● Problem:
Leave the pictures out and repeat the rest of the data below exactly.

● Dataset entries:
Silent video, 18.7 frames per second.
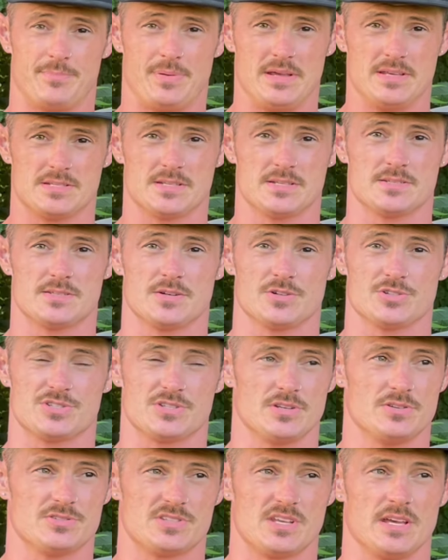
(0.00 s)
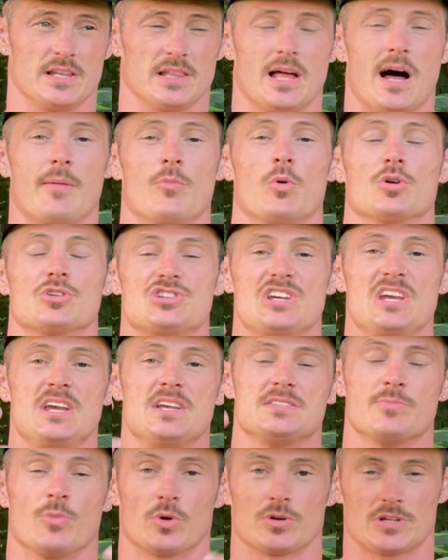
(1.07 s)
pieces. You see a lot more
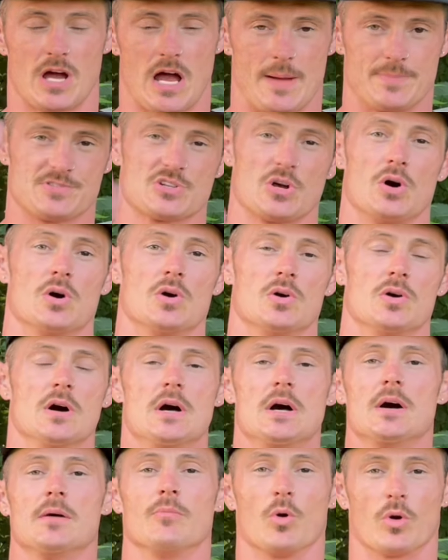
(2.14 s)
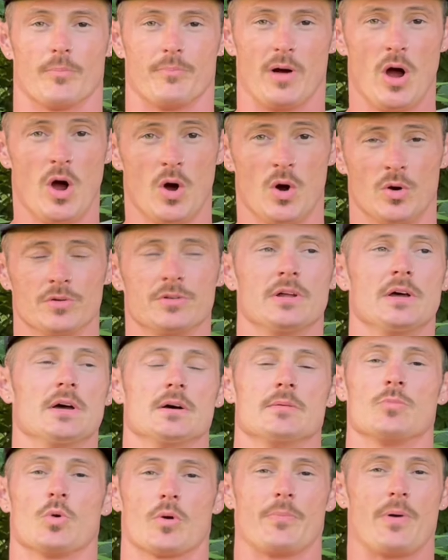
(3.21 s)
cheeks, more top skull, more bone,
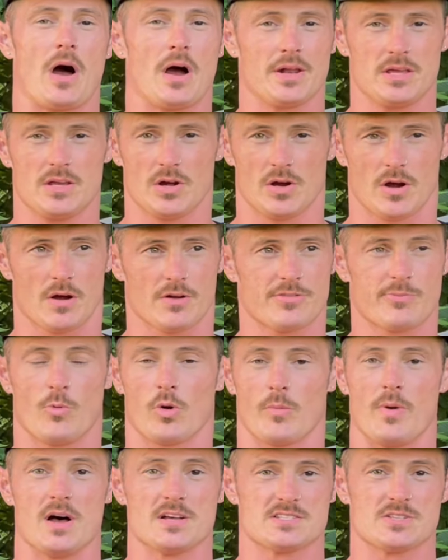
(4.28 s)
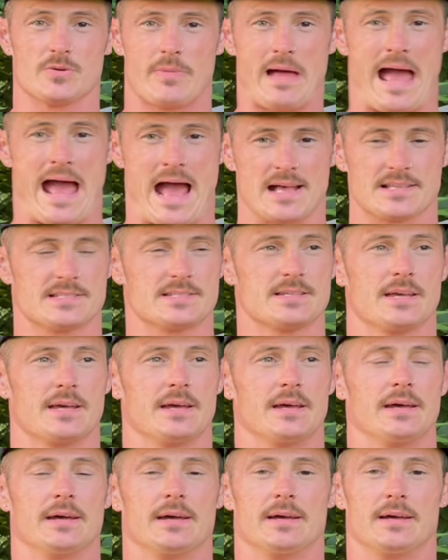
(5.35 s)
more body girth, more muscle mass.
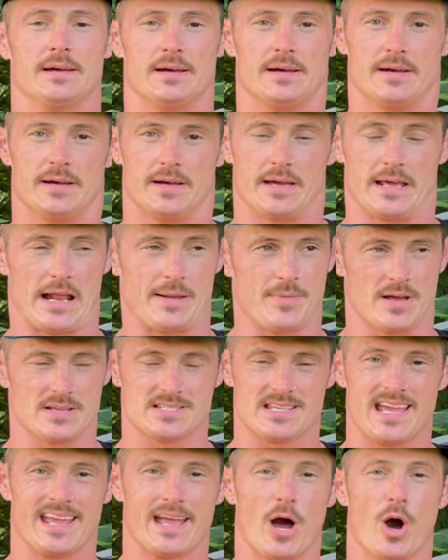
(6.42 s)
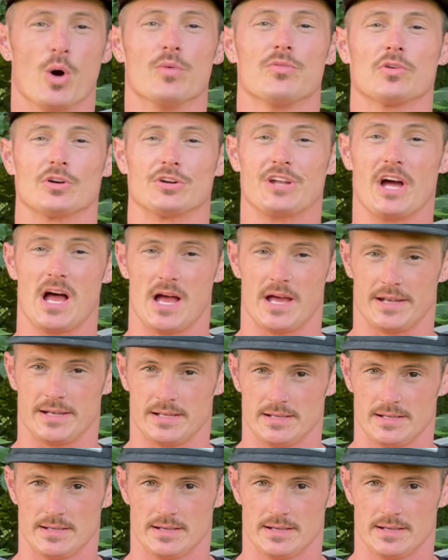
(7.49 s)
And I'm not saying overdone.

● Exercise response:
Silent video, 18.7 frames per second.
(0.00 s)
(1.07 s)
pieces. You see a lot more
(2.14 s)
(3.21 s)
cheeks, more top skull, more bone,
(4.28 s)
(5.35 s)
more body girth, more muscle mass.
(6.42 s)
(7.49 s)
And I'm not saying overdone.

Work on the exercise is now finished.